On 30 Dec 2006 23:55:46 +0100, Gabriel Dos Reis
<[EMAIL PROTECTED]> wrote:

[EMAIL PROTECTED] (Richard Kenner) writes:

| > Here's an example from the intprops module of gnulib.
|
| These are interesting case.
|
| Note that all the computations are constant-folded.
|
| And I think this points the fact that we can "have our cake and eat it too"
| in many cases.  Everything we're seeing points to the fact that the cases
| where assuming undefined behavior for overflow will help optimizations are
| cases where few if any sane programmers would write the code depending on
| wrap semantics (e.g., loop variables).  And nearly all the cases where wrap
| semantics are expected (e.g., the above) are such that there's no reasonable
| optimization benefit in assuming they're undefined.
|
| Take constant folding: if we were pendantic about it, we could say, "this
| folded expression overflows and so is undefined, so let's set its value to be
| whatever constant would yield the most efficient code in that case".
|
| Such behavior would be standard-compliant, but as unfriendly as possible
| because it wouldn't "optimize" any real code, just break common idioms.
| I doubt anybody would suggest not implementing wrapping semantics in
| constant folding.

As I'm looking into the VRP and CHREC codes to implement the
-Wundefined warning, I came across this:

   /* Wrapper around int_const_binop.  If the operation overflows and we
  are not using wrapping arithmetic, then adjust the result to be
  -INF or +INF depending on CODE, VAL1 and VAL2.  */

   static inline tree
   vrp_int_const_binop (enum tree_code code, tree val1, tree val2)
   {
 /* ... */
 else if (TREE_OVERFLOW (res)
  && !TREE_OVERFLOW (val1)
  && !TREE_OVERFLOW (val2))
   {
 /* If the operation overflowed but neither VAL1 nor VAL2 are
overflown, return -INF or +INF depending on the operation
and the combination of signs of the operands.  */
 int sgn1 = tree_int_cst_sgn (val1);
 int sgn2 = tree_int_cst_sgn (val2);

 /* Notice that we only need to handle the restricted set of
operations handled by extract_range_from_binary_expr.
Among them, only multiplication, addition and subtraction
can yield overflow without overflown operands because we
are working with integral types only... except in the
case VAL1 = -INF and VAL2 = -1 which overflows to +INF
for division too.  */

 /* For multiplication, the sign of the overflow is given
by the comparison of the signs of the operands.  */
 if ((code == MULT_EXPR && sgn1 == sgn2)
 /* For addition, the operands must be of the same sign
to yield an overflow.  Its sign is therefore that
of one of the operands, for example the first.  */
 || (code == PLUS_EXPR && sgn1 > 0)
 /* For subtraction, the operands must be of different
signs to yield an overflow.  Its sign is therefore
that of the first operand or the opposite of that
of the second operand.  A first operand of 0 counts
as positive here, for the corner case 0 - (-INF),
which overflows, but must yield +INF.  */
 || (code == MINUS_EXPR && sgn1 >= 0)
 /* For division, the only case is -INF / -1 = +INF.  */
 || code == TRUNC_DIV_EXPR
 || code == FLOOR_DIV_EXPR
 || code == CEIL_DIV_EXPR
 || code == EXACT_DIV_EXPR
 || code == ROUND_DIV_EXPR)
   return TYPE_MAX_VALUE (TREE_TYPE (res));
 else
   return TYPE_MIN_VALUE (TREE_TYPE (res));
   }
 /* ... */
   }

What would you suggest this function to do, based on your comments?

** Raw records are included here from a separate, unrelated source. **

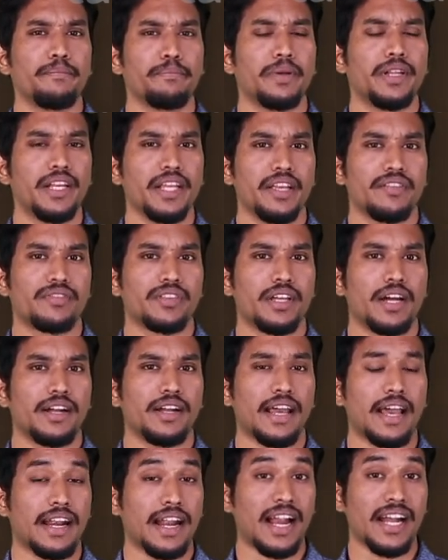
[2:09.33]
him believe
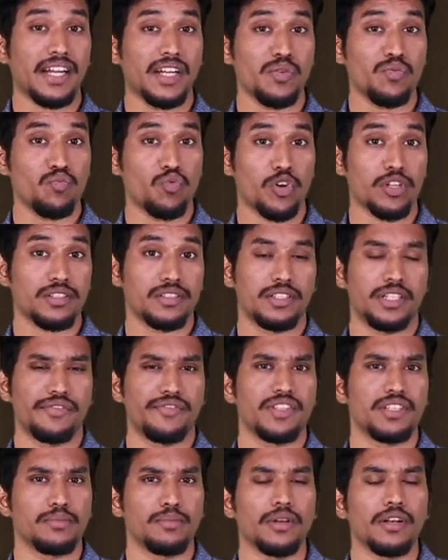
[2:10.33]
that an atom was
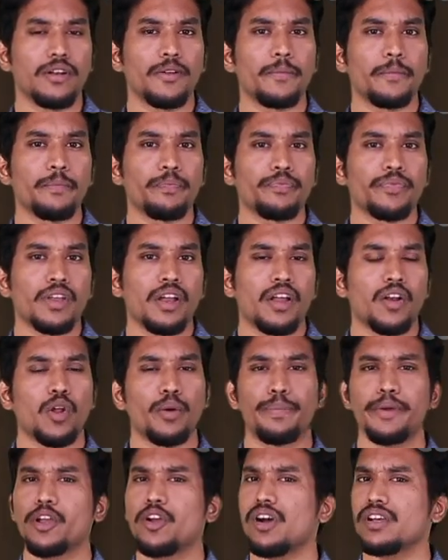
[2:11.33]
divisible.
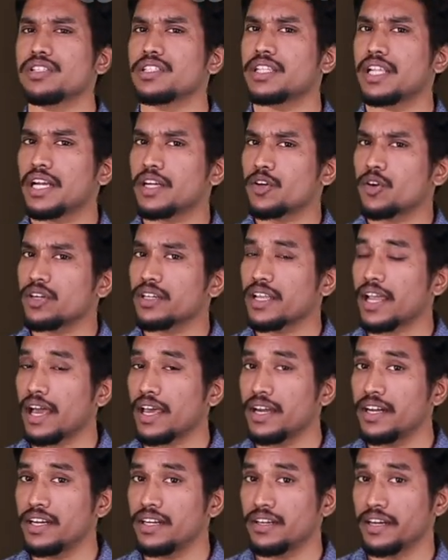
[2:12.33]
Now, because an electron
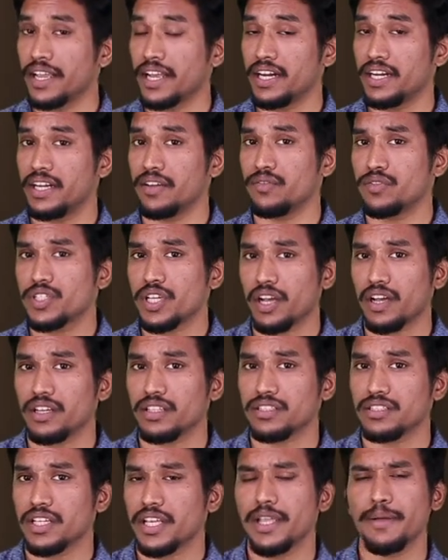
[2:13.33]
carried negative
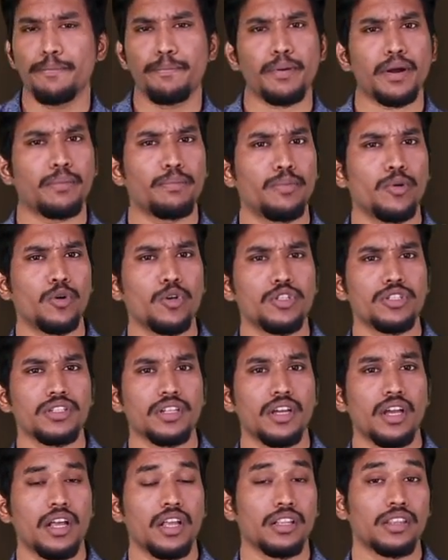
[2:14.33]
charge, he
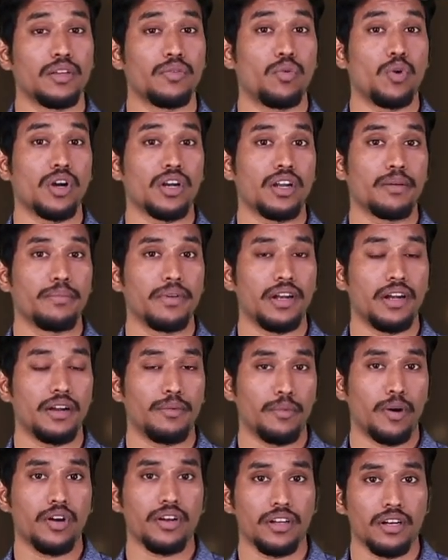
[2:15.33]
proposed the
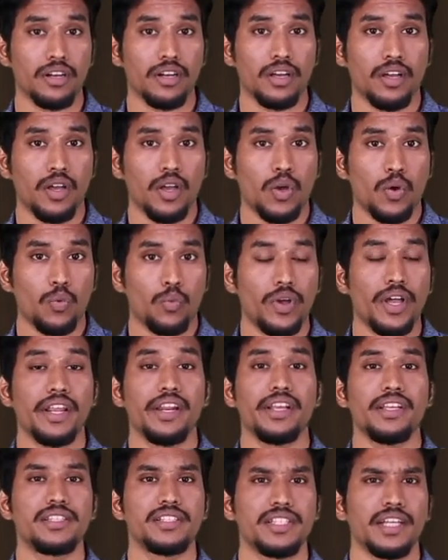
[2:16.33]
watermelon model,
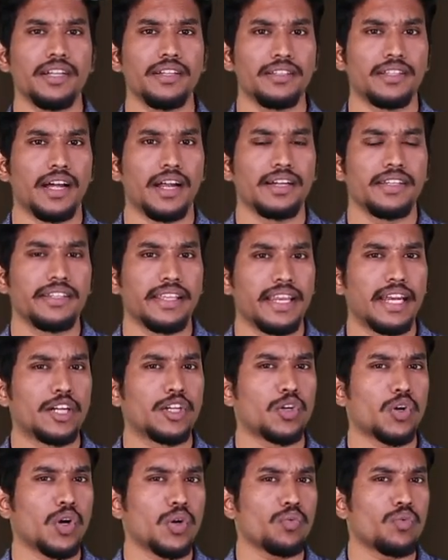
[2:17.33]
where he said that the
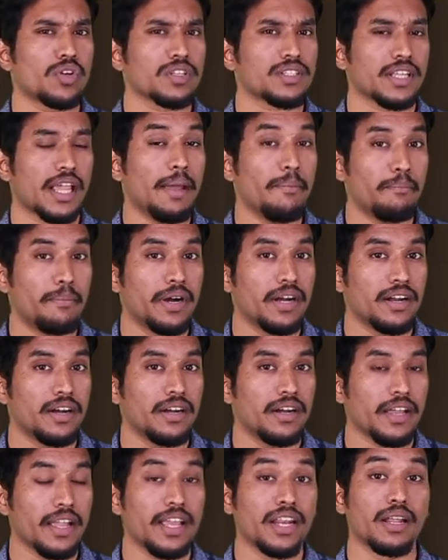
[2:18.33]
electron was
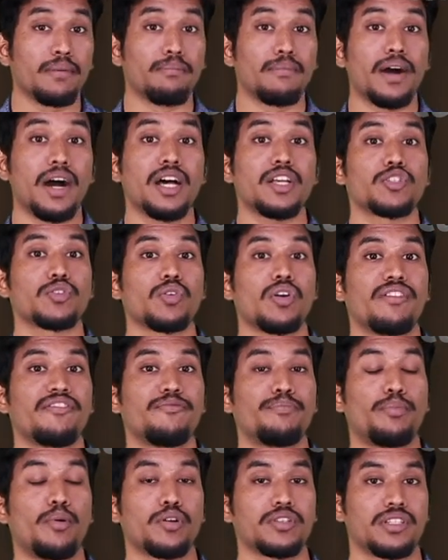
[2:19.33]
embedded in a mass
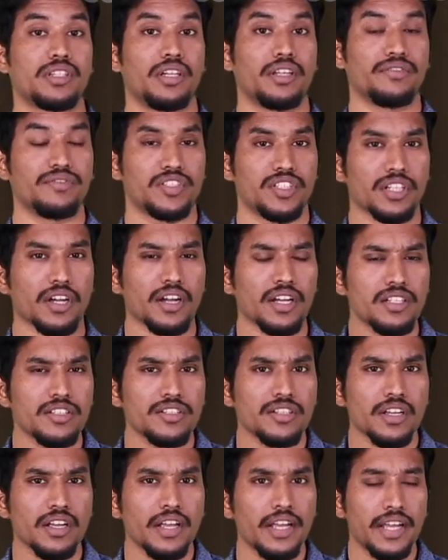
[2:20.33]
of positive
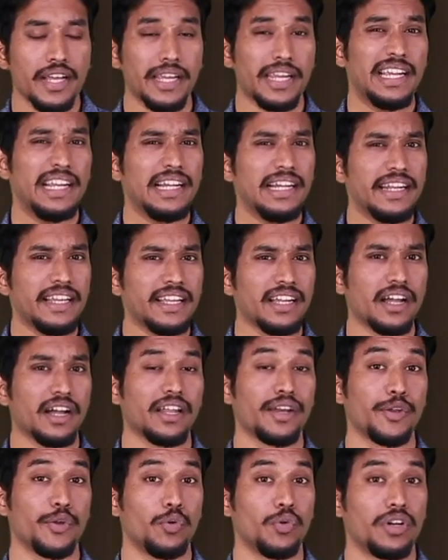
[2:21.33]
charge, yielding
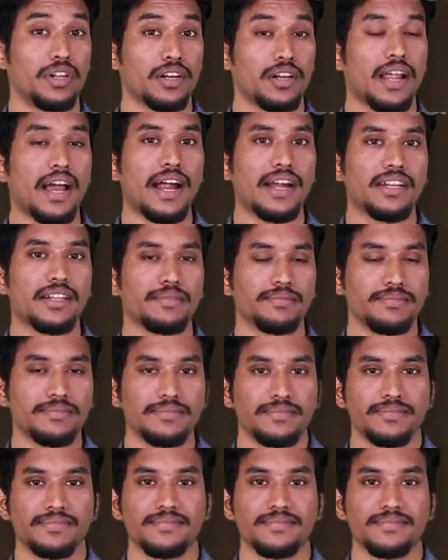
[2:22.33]
a neutral atom.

The function should be looked at in the context of the few callers - this
is really one of the more ugly and tricky parts of VRP.

Richard.


Re: changing "configure" to default to "gcc -g -O2 -fwrapv ..."

2006-12-30 Thread Richard Guenther

On 31 Dec 2006 00:10:23 +0100, Gabriel Dos Reis
<[EMAIL PROTECTED]> wrote:

"Richard Guenther" <[EMAIL PROTECTED]> writes:

| On 30 Dec 2006 23:55:46 +0100, Gabriel Dos Reis
| <[EMAIL PROTECTED]> wrote:
| >/* Wrapper around int_const_binop.  If the operation overflows and we
| >   are not using wrapping arithmetic, then adjust the result to be
| >   -INF or +INF depending on CODE, VAL1 and VAL2.  */
| >
| >static inline tree
| >vrp_int_const_binop (enum tree_code code, tree val1, tree val2)

[...]

| > What would you suggest this function to do, based on your comments?
|
| The function should be looked at in the context of the few callers - this
| is really one of the more ugly and tricky parts of VRP.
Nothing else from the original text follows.